Agnieszka Maria Wasieczko, 2019

[NOTES]

(1) "Niekoniecznie ostatecznie. Irmina Staś interviewed by Kaja Werbanowska," K-mag, no. 95 (2018/2019), p. 30.

(2) Staś i Matyszewski: Grzebiemy w tematach związanych ze śmiercią. Irmina Staś and Paweł Matyszewski interviewed by Michał Jachuła in connection with their exhibition Digging In at Le Guern Gallery in Warsaw, 2017: https://culture.pl/pl/artykul/stas-i-matyszewski-grzebiemy-w-tematach-zwiazanych-ze-smiercia-wywiad

(3) Ibid.

(4) Karol Michalski, "Karla Jaspersa metafizyka transcendencji. W trzydziestą rocznicę śmierci filozofa," Edukacja filozoficzna, vol. 29 (Bensheim 2000), p. 351.

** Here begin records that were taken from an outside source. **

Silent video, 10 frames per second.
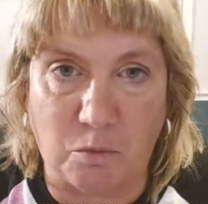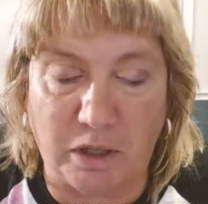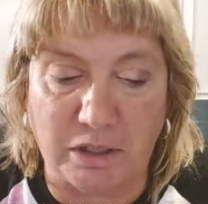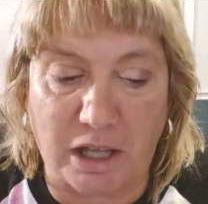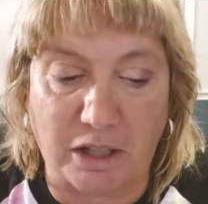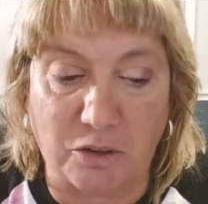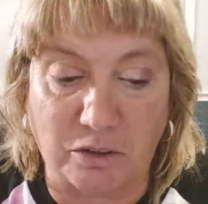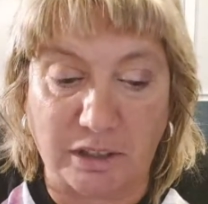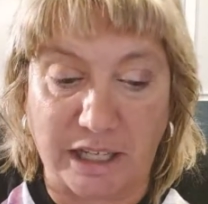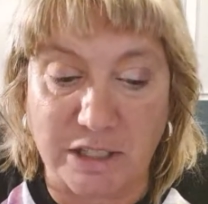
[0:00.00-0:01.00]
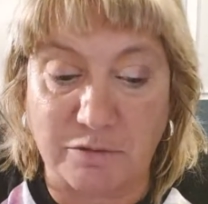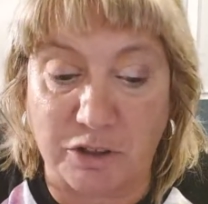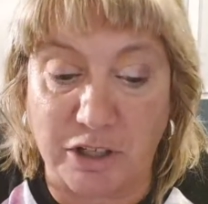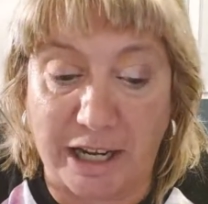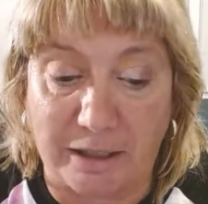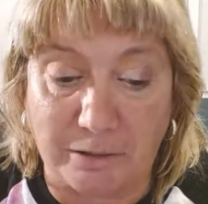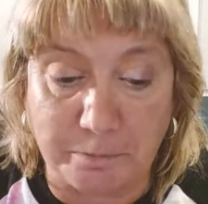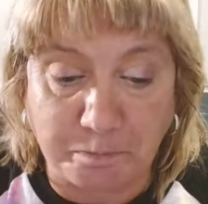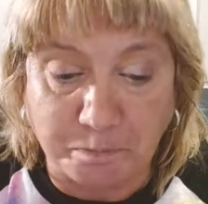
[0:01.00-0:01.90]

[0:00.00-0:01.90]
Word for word: one dollar or less for now.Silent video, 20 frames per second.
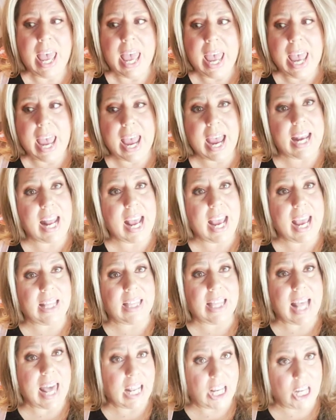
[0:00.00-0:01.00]
and I had
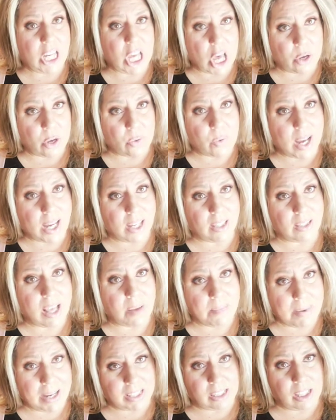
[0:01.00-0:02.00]
let it go. I
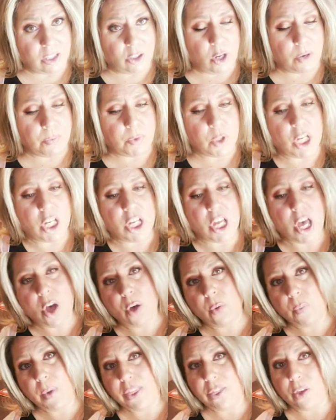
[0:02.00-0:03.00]
let my subscription go
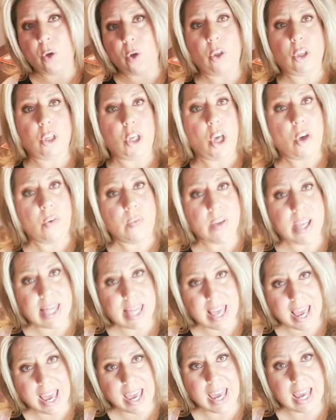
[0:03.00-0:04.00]
with the whole COVID
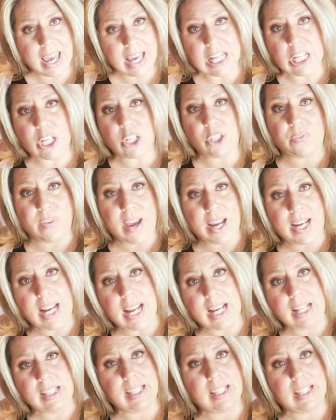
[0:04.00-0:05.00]
thing and just
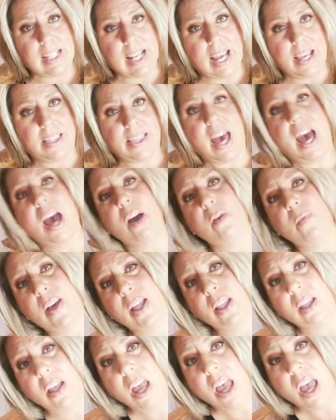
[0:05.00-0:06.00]
finances. I thought,
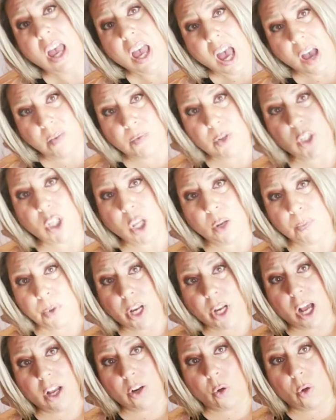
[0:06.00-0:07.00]
well, I'm just going to put
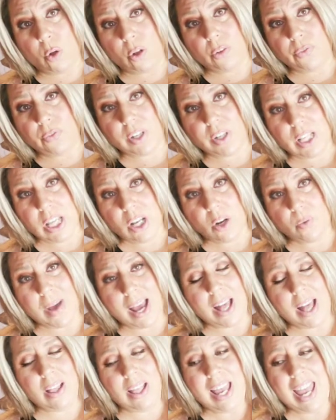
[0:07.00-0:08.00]
it on hold for a little
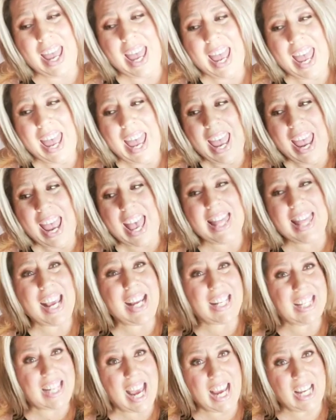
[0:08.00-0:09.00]
while. And they
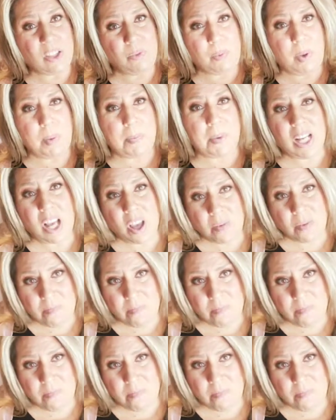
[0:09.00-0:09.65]
enticed people to come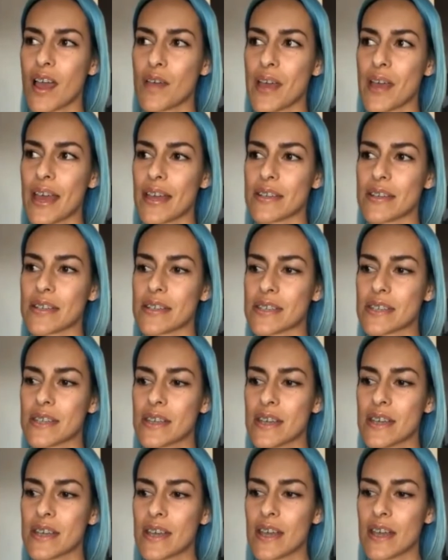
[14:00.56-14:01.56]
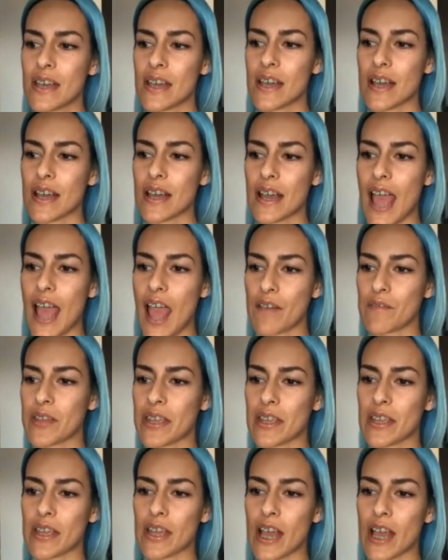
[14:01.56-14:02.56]
and
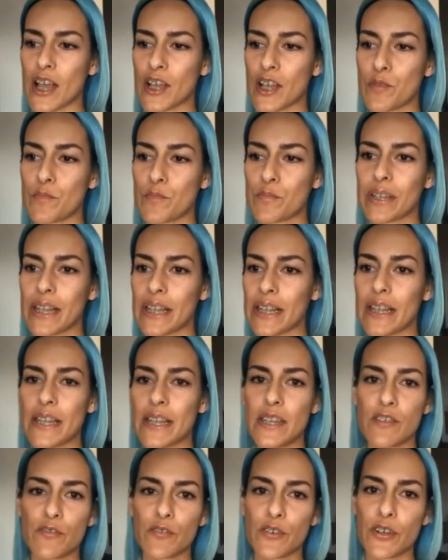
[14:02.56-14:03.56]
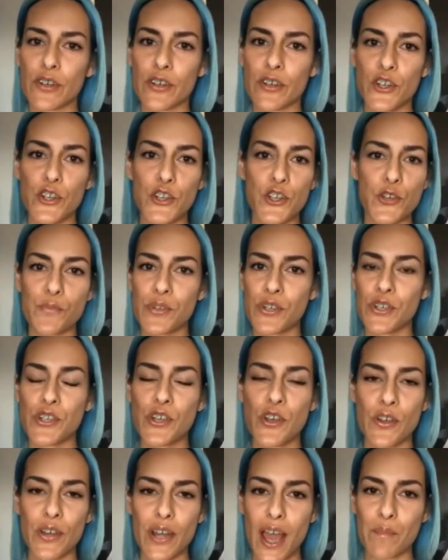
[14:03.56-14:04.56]
having a completely different human
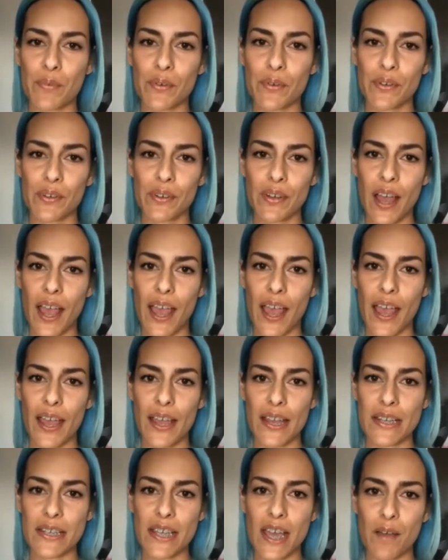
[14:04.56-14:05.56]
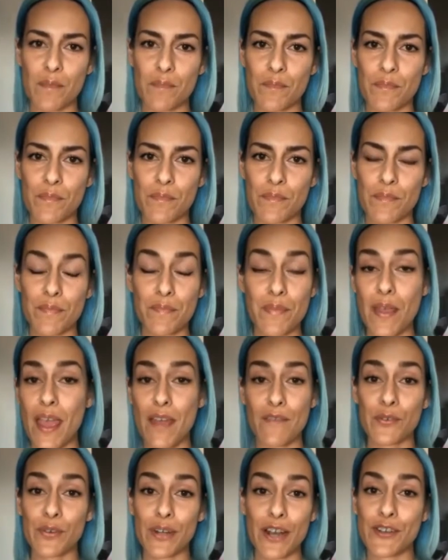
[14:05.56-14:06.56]
turn up, and
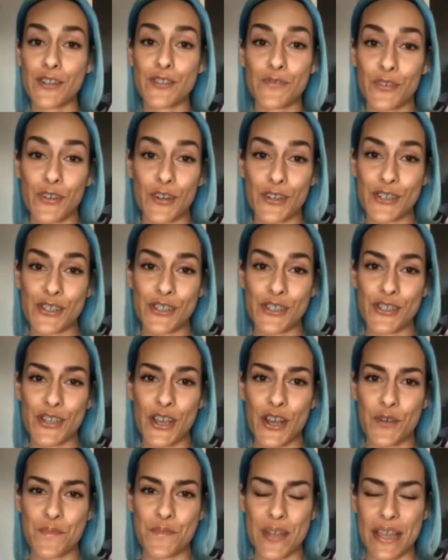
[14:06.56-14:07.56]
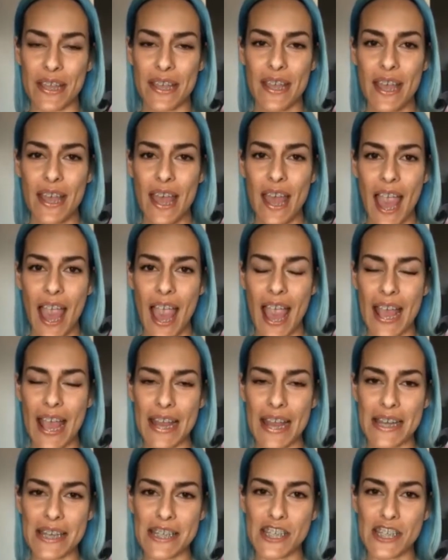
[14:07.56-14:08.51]
everyone had just forgotten to tell me. And so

(5) Czesława Piecuch, Metafizyka egzystencjalna Karla Jaspersa (Kraków: Universitas, 2011), p. 237-238.

(6) Janusz Jusiak, Karl Jaspers, online article:

www.ptta.pl/pef/pdf/j/jaspersk.pdf

(7) Wiesław Juszczak, Fragmenty. Szkice z teorii i filozofii sztuki (Warszawa: ARX REGIA -- Ośrodek Wydawniczy Zamku Królewskiego w Warszawie, 1995). Cf. the chapter „Występny ornament", czyli o napięciach między sztuką a kulturą, p. 151-168.

(8) Fragmenty..., op. cit., p. 166.

(9) Ibid., p. 166.

(10) Barbara Piwowarska, "Atlas wyobrażonego," in: Jadwiga Maziarska. Atlas wyobrażonego, exh. cat., curator: Barbara Piwowarska (Warsaw: Centrum Sztuki Współczesnej Zamek Ujazdowski, 2009), p. 120.

(11) Sarah Crowner, Theater Curtain (after Maria Jarema), 2012, color fabric, canvas, 600 x 260 cm, 2 panels, Nordenhake Gallery, Stockholm. The work was first presented in Poland in the exhibition The Splendor of Textiles, Zachęta -- National Gallery of Art, Warsaw, 9 March -19 May 2013, curator: Michał Jachuła.